The exact causes behind NPD are not fully understood. Some psychologists believe a lifetime
of rejection and abandonment issues can create a pattern of self-obsessed behavior that
develops into a personality disorder. In some cases, doctors can link a pattern of extreme
narcissism to a traumatic event in early life, such as the death of a parent or physical or
sexual abuse. Other doctors believe that genetics may play an important role in the
development of this condition; some research suggests that certain people may simply be
hard-wired for this type of personality disorder.
Effects of Narcissism

People with mild symptoms may actually benefit from their self-interested tendencies.

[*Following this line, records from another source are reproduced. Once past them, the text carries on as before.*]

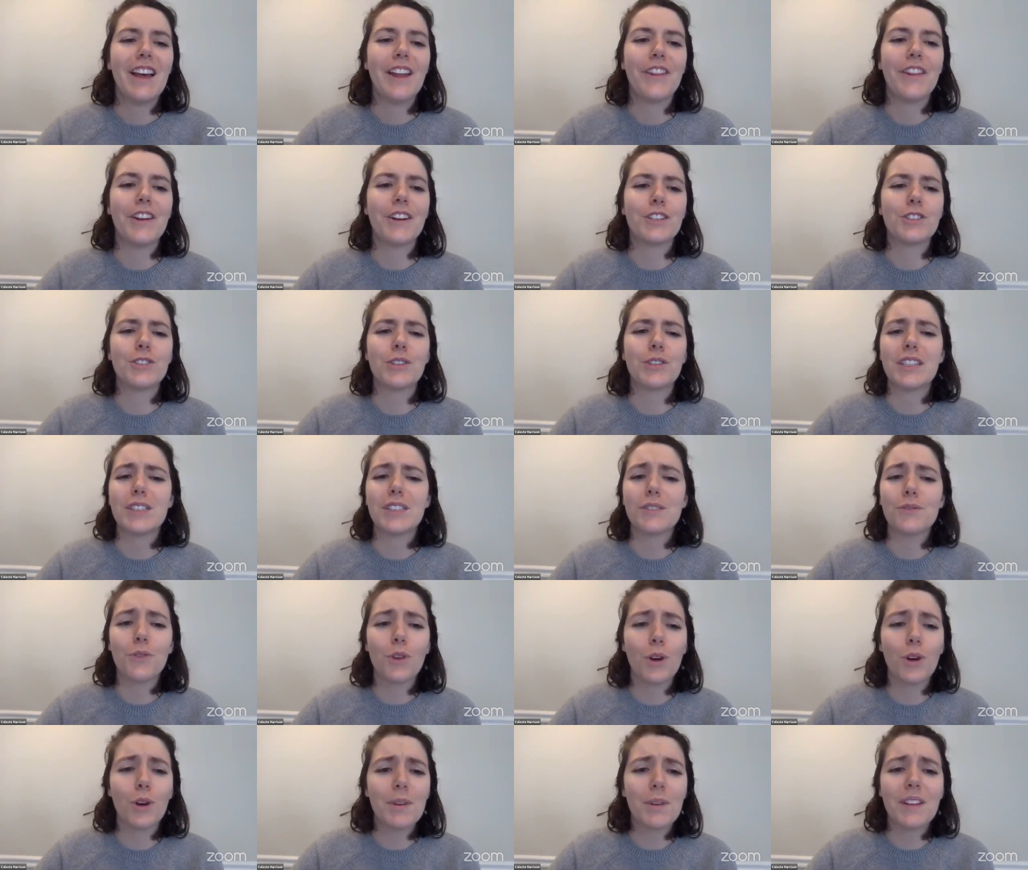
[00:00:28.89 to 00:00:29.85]
They're
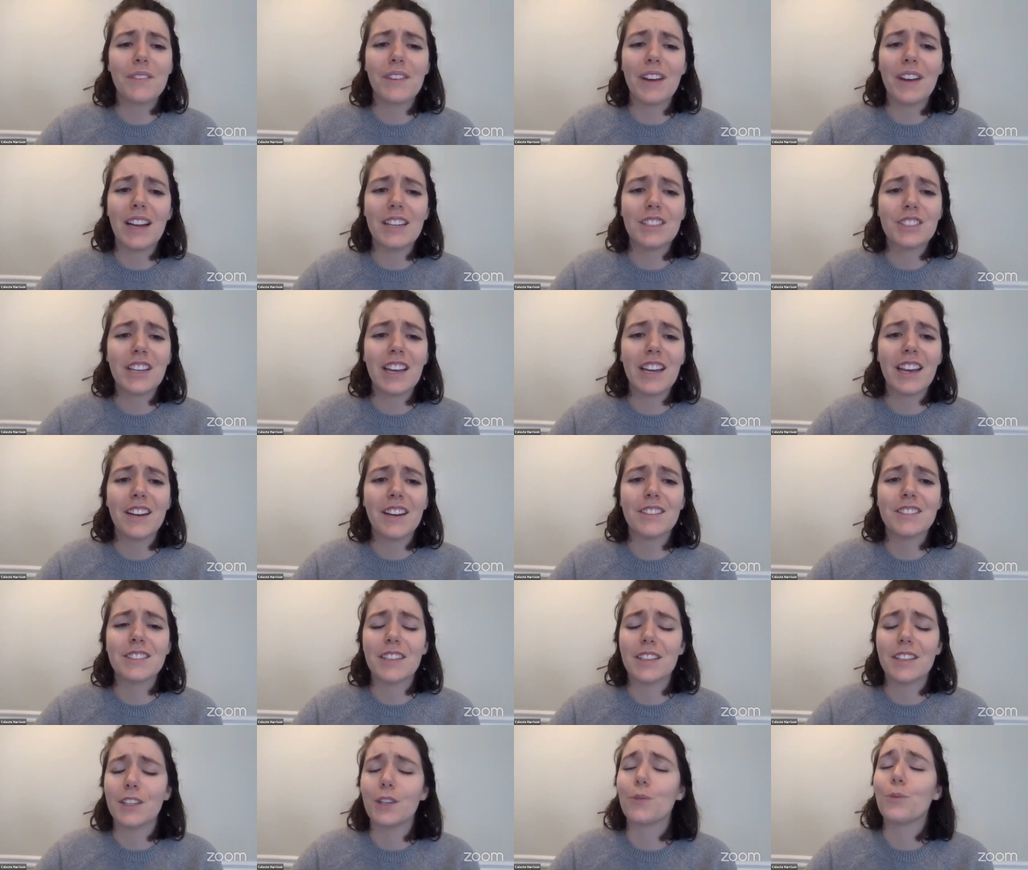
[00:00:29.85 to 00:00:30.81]
transformative educators,
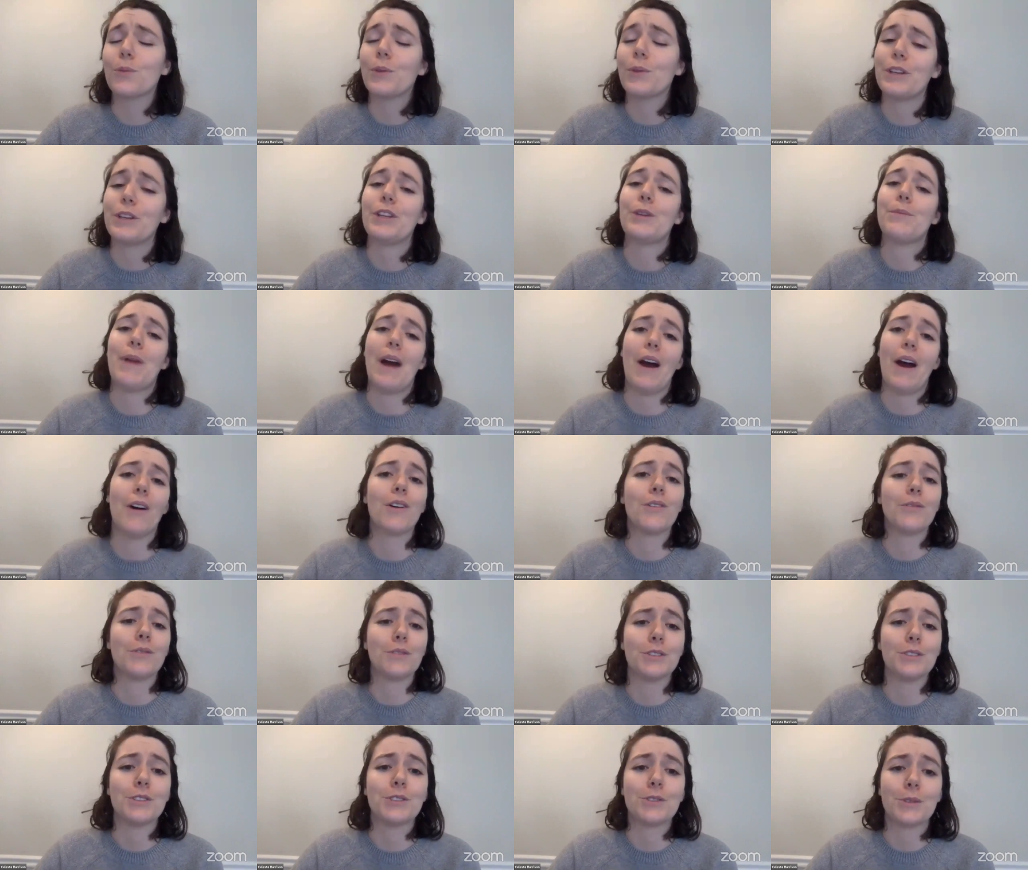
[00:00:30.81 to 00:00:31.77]
and they're really
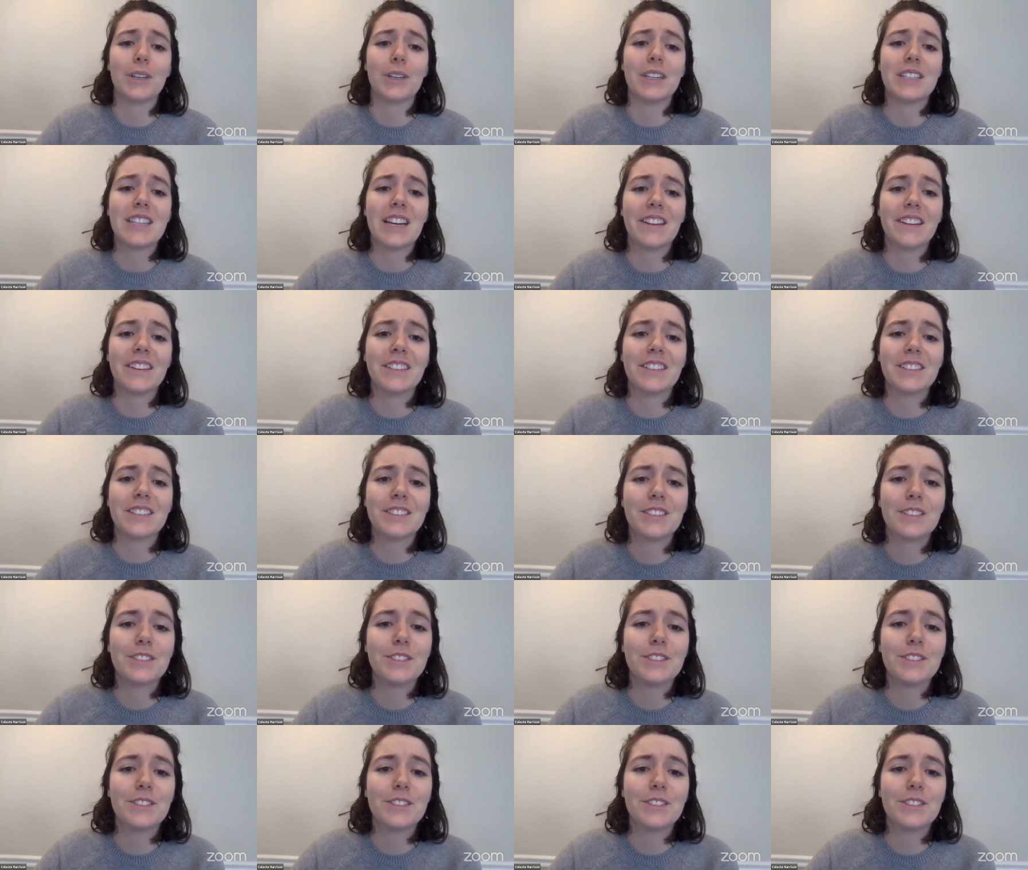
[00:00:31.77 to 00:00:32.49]
powerful storytellers.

According to some studies, mild narcissists tend to experience less stress, self-doubt, and
remorse than non-narcissists. Their feeling of self-importance and invulnerability makes them
less prone to depression, and makes them more likely to pursue their dreams and goals. Some
of these benefits may come from self-delusion; since they don't consider other people's
problems or concerns, they may be unaware of the unpleasant things surrounding them, or
simply think that they aren't important.
Those with clinical NCD, however, can have difficult and frustrating lives. In extreme cases,
they may be simply unable to understand why the world does not work according to their
beliefs. Despite a desire for strong personal relationships, they may be unable to maintain
them because of their self-obsession. In rare cases, the ability to justify any behavior for
personal gain may be so strong that a narcissist may find himself engaging in manipulative,
criminal, or violent acts.
Treatment

Psychotherapy is often recommended as the first line of treatment for this condition.
Cognitive behavioral therapy, which focuses on identifying and altering unhealthy behavioral
patterns, can also be very helpful in constructing a healthier lifestyle. Marriage or family
therapy is frequently suggested when self-obsession is disrupting personal relationships. How
effective these treatments are usually depends on how severe the condition is. While fully
defeating narcissistic urges may not always be possible, psychotherapy creates an open forum
to discuss related issues and manage the problems caused by this condition.